* [What you are asked to do]
In the records below, the line that contains "[00:00:01.00 to 00:00:02.00]" marks the start. Copy it and each line after it through the end, exactly, without pictures.

* [Extracted entries]

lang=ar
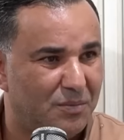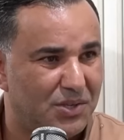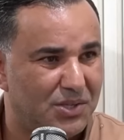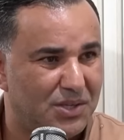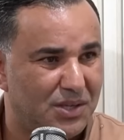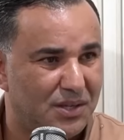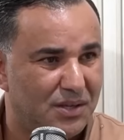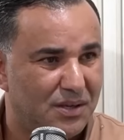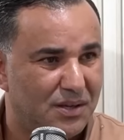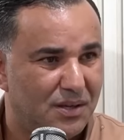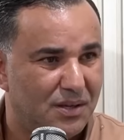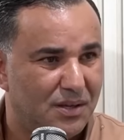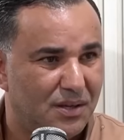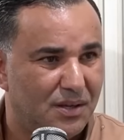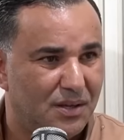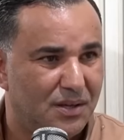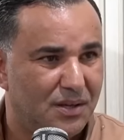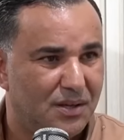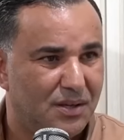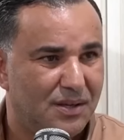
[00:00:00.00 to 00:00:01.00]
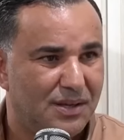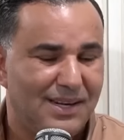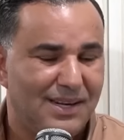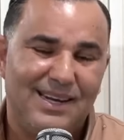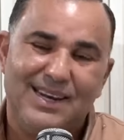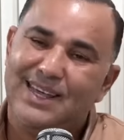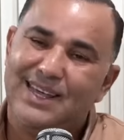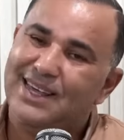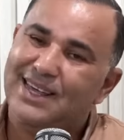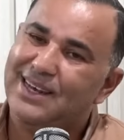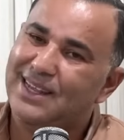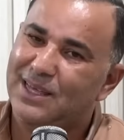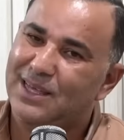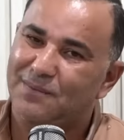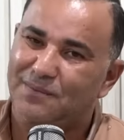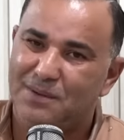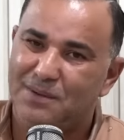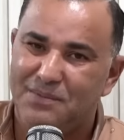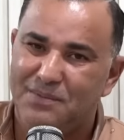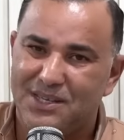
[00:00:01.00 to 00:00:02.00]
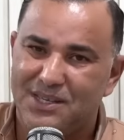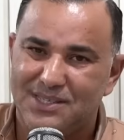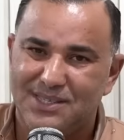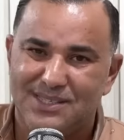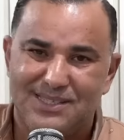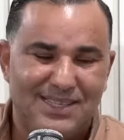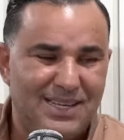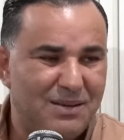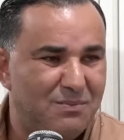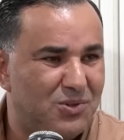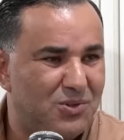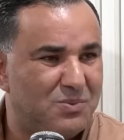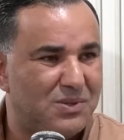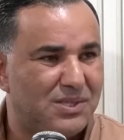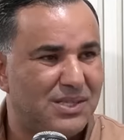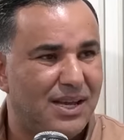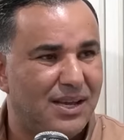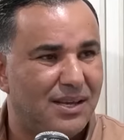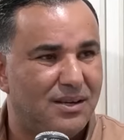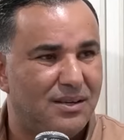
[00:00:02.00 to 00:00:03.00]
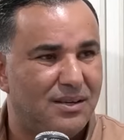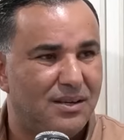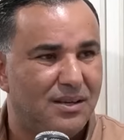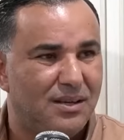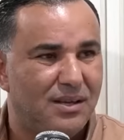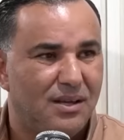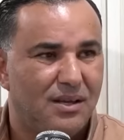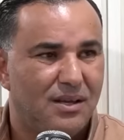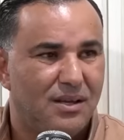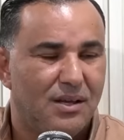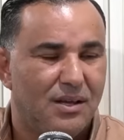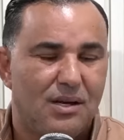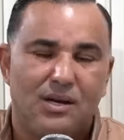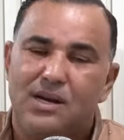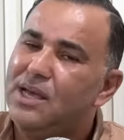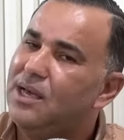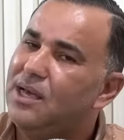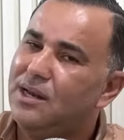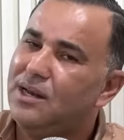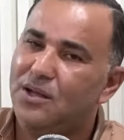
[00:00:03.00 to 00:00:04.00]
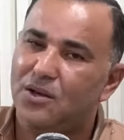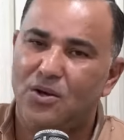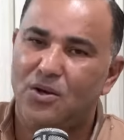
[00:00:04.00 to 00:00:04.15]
اقابل الحكام ليه ليه فماشي عمرك ما هزيت له حكام ليه ليه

* [Output of the exercise]
[00:00:01.00 to 00:00:02.00]
[00:00:02.00 to 00:00:03.00]
[00:00:03.00 to 00:00:04.00]
[00:00:04.00 to 00:00:04.15]
اقابل الحكام ليه ليه فماشي عمرك ما هزيت له حكام ليه ليه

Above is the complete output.